Samarinda, infosatu.co – Pernikahan dini yang masih marak terjadi di Kota Samarinda, Kalimantan Timur (Kaltim) kembali menjadi sorotan.
Kali ini, Komisi IV DPRD Samarinda bersama Forum Alumni Korps HMI-Wati (Forhati) menggelar audiensi yang membahas fenomena tersebut di Ruang Rapat Utama Lt 2 DPRD Samarinda.
Diskusi tersebut menyoroti tingginya angka pernikahan di bawah umur serta upaya untuk mencari solusi konkret dalam mengatasi permasalahan ini.
Presidium Forhati Samarinda Warkhatun Najidah menjelaskan bahwa pernikahan dini membawa dampak serius dalam masyarakat.
Hal ini, seperti meningkatnya risiko kematian ibu dan bayi, terputusnya pendidikan, hingga melanggengkan siklus kemiskinan serta ketidaksetaraan gender.
Akademisi Fakultas Hukum Universitas Mulawarman (FH Unmul) ini mengingatkan bahwa persoalan ini tidak hanya memengaruhi individu tetapi juga generasi mendatang.

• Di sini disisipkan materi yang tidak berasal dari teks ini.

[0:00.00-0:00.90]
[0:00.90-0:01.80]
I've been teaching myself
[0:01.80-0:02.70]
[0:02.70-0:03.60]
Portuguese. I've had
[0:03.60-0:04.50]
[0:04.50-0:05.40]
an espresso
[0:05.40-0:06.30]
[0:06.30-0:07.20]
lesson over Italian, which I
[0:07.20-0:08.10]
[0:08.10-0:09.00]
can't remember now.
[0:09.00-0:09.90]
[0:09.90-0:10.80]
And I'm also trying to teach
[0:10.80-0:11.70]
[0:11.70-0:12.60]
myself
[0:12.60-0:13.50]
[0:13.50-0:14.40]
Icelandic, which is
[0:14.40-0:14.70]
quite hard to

Najidah menekankan bahwa Samarinda memerlukan langkah nyata untuk memutus siklus pernikahan dini ini.
Data terbaru dari Dinas Pemberdayaan Pemberdayaan Perempuan dan Perlindungan Anak (DP2PA) Kota Samarinda–Pusat Pembelajaran Keluarga (PUSPAGA) Tahun 2024 menunjukkan sebanyak 125 permohonan dispensasi nikah melibatkan pengantin berusia 13 hingga 15 tahun.

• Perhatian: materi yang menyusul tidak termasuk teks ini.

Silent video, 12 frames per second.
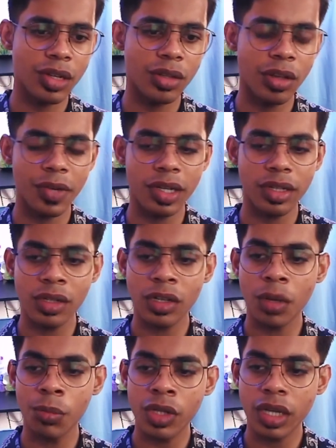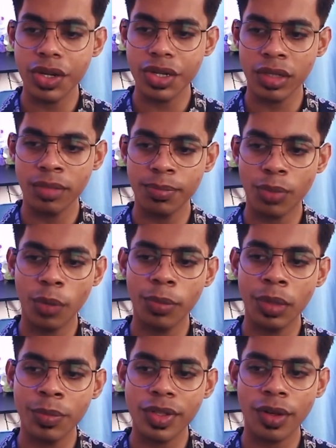you have written communication,
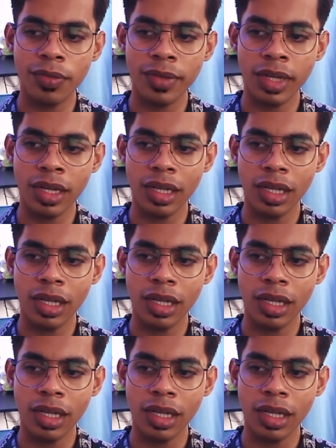problem solving.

Tak hanya itu, sekitar 30.000 pernikahan di bawah tangan yang dilakukan dengan bantuan “penghulu kampung” tanpa prosedur hukum juga turut memperparah keadaan.

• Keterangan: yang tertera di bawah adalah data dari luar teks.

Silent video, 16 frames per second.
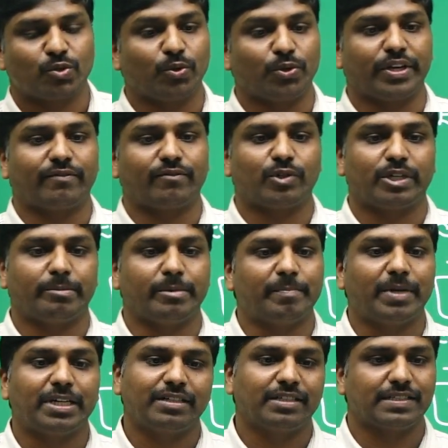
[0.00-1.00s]
have to remember
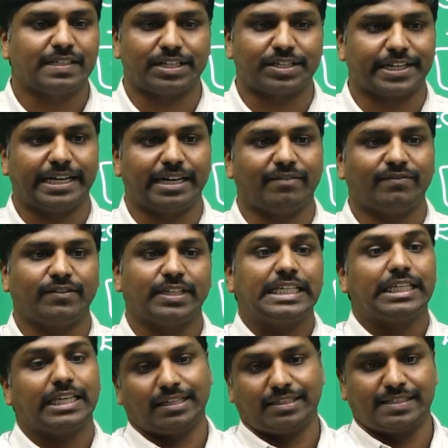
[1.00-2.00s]
such kind of
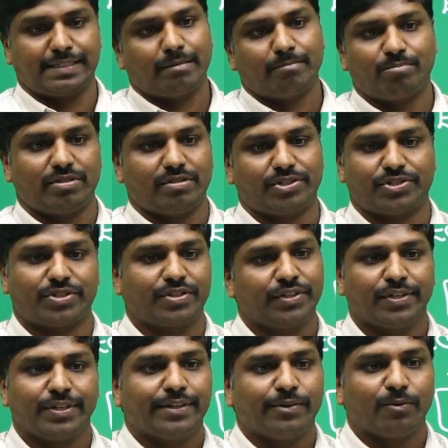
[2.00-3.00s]
examples.
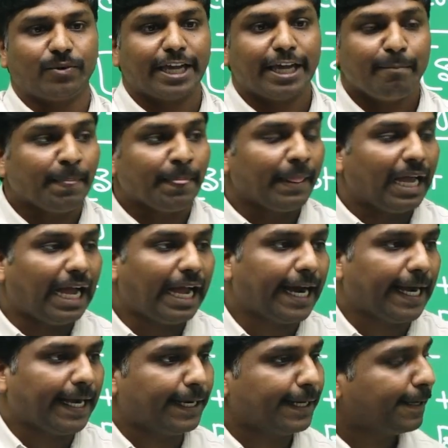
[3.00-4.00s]
Okay, and
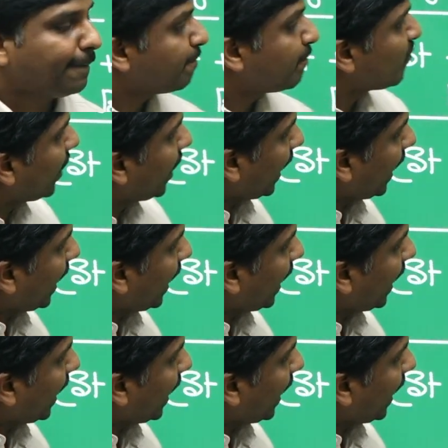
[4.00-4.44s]
if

Bahkan, angka pernikahan dini di Samarinda mencapai 25 persen, melebihi rata-rata nasional yang berada di angka 24,4 persen.
Wakil Ketua Komisi IV DPRD Samarinda Sri Puji Astuti menyampaikan bahwa pihaknya menerima berbagai usulan dari Forhati terkait penanganan pernikahan dini. Untuk menjalankan usulan tersebut, diakuinya menghadap tantangan cukup besar.
“Kami menerima usulan dari teman-teman Kohati semuanya, hanya saja memang itu tidak mudah tentunya,” ujar Sri Puji Astuti, Selasa (24/12/2024).
Dalam audiensi itu, Forhati mengusulkan sejumlah langkah strategis untuk menekan angka pernikahan dini.
Hal ini meliputi, penguatan peran ibu dalam keluarga, pengawasan ketat oleh Disdukcapil terhadap pernikahan usia muda. Selain itu, penyediaan tenaga psikolog di puskesmas, serta edukasi parenting berbasis sekolah.
Rekomendasi ini dinilai relevan dengan kebijakan di daerah lain, seperti Yogyakarta yang telah mengintegrasikan layanan psikologi klinis melalui Peraturan Wali Kota Nomor 29 Tahun 2010.